* Work to complete
Every line of the material below is to be printed again exactly.

* Extracted information
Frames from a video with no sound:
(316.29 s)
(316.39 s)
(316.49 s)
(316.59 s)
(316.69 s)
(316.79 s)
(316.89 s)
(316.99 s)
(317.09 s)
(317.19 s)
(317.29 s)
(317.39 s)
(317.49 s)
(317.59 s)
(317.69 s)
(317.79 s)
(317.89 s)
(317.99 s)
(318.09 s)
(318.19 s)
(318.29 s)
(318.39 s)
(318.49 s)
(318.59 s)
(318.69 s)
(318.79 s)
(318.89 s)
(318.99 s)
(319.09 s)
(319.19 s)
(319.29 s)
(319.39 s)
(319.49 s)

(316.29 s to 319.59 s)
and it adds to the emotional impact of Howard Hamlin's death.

* Task output
Frames from a video with no sound:
(316.29 s)
(316.39 s)
(316.49 s)
(316.59 s)
(316.69 s)
(316.79 s)
(316.89 s)
(316.99 s)
(317.09 s)
(317.19 s)
(317.29 s)
(317.39 s)
(317.49 s)
(317.59 s)
(317.69 s)
(317.79 s)
(317.89 s)
(317.99 s)
(318.09 s)
(318.19 s)
(318.29 s)
(318.39 s)
(318.49 s)
(318.59 s)
(318.69 s)
(318.79 s)
(318.89 s)
(318.99 s)
(319.09 s)
(319.19 s)
(319.29 s)
(319.39 s)
(319.49 s)

(316.29 s to 319.59 s)
and it adds to the emotional impact of Howard Hamlin's death.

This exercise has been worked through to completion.